**TASK GOAL:**
Please reproduce the listing in its entirety, exactly as shown.

#### DATA PROVIDED ####

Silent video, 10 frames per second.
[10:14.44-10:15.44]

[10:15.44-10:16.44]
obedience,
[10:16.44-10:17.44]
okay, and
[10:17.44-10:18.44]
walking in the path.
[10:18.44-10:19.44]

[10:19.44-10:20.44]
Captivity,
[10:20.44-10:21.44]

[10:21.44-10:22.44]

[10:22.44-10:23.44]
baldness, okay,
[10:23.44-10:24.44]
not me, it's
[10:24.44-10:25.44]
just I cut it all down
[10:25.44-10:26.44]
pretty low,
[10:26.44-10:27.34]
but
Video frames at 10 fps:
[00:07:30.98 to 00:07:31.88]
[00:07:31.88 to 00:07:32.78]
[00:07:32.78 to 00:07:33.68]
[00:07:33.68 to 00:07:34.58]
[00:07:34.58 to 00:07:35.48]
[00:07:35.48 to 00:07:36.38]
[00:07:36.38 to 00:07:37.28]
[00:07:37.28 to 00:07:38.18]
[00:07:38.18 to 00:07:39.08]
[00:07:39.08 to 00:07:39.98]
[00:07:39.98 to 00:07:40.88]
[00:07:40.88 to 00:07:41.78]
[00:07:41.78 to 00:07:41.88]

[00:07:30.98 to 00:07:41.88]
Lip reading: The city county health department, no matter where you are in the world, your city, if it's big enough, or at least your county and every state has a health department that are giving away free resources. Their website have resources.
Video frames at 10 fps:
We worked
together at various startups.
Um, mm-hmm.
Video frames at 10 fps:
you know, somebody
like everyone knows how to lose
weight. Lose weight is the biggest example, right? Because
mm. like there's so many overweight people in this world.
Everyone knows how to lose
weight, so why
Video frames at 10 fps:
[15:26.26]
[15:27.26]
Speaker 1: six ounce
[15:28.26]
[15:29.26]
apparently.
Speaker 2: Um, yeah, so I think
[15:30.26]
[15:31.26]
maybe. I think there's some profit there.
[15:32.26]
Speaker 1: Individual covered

####

**SOLUTION BELOW:**
Silent video, 10 frames per second.
[10:14.44-10:15.44]

[10:15.44-10:16.44]
obedience,
[10:16.44-10:17.44]
okay, and
[10:17.44-10:18.44]
walking in the path.
[10:18.44-10:19.44]

[10:19.44-10:20.44]
Captivity,
[10:20.44-10:21.44]

[10:21.44-10:22.44]

[10:22.44-10:23.44]
baldness, okay,
[10:23.44-10:24.44]
not me, it's
[10:24.44-10:25.44]
just I cut it all down
[10:25.44-10:26.44]
pretty low,
[10:26.44-10:27.34]
but
Video frames at 10 fps:
[00:07:30.98 to 00:07:31.88]
[00:07:31.88 to 00:07:32.78]
[00:07:32.78 to 00:07:33.68]
[00:07:33.68 to 00:07:34.58]
[00:07:34.58 to 00:07:35.48]
[00:07:35.48 to 00:07:36.38]
[00:07:36.38 to 00:07:37.28]
[00:07:37.28 to 00:07:38.18]
[00:07:38.18 to 00:07:39.08]
[00:07:39.08 to 00:07:39.98]
[00:07:39.98 to 00:07:40.88]
[00:07:40.88 to 00:07:41.78]
[00:07:41.78 to 00:07:41.88]

[00:07:30.98 to 00:07:41.88]
Lip reading: The city county health department, no matter where you are in the world, your city, if it's big enough, or at least your county and every state has a health department that are giving away free resources. Their website have resources.
Video frames at 10 fps:
We worked
together at various startups.
Um, mm-hmm.
Video frames at 10 fps:
you know, somebody
like everyone knows how to lose
weight. Lose weight is the biggest example, right? Because
mm. like there's so many overweight people in this world.
Everyone knows how to lose
weight, so why
Video frames at 10 fps:
[15:26.26]
[15:27.26]
Speaker 1: six ounce
[15:28.26]
[15:29.26]
apparently.
Speaker 2: Um, yeah, so I think
[15:30.26]
[15:31.26]
maybe. I think there's some profit there.
[15:32.26]
Speaker 1: Individual covered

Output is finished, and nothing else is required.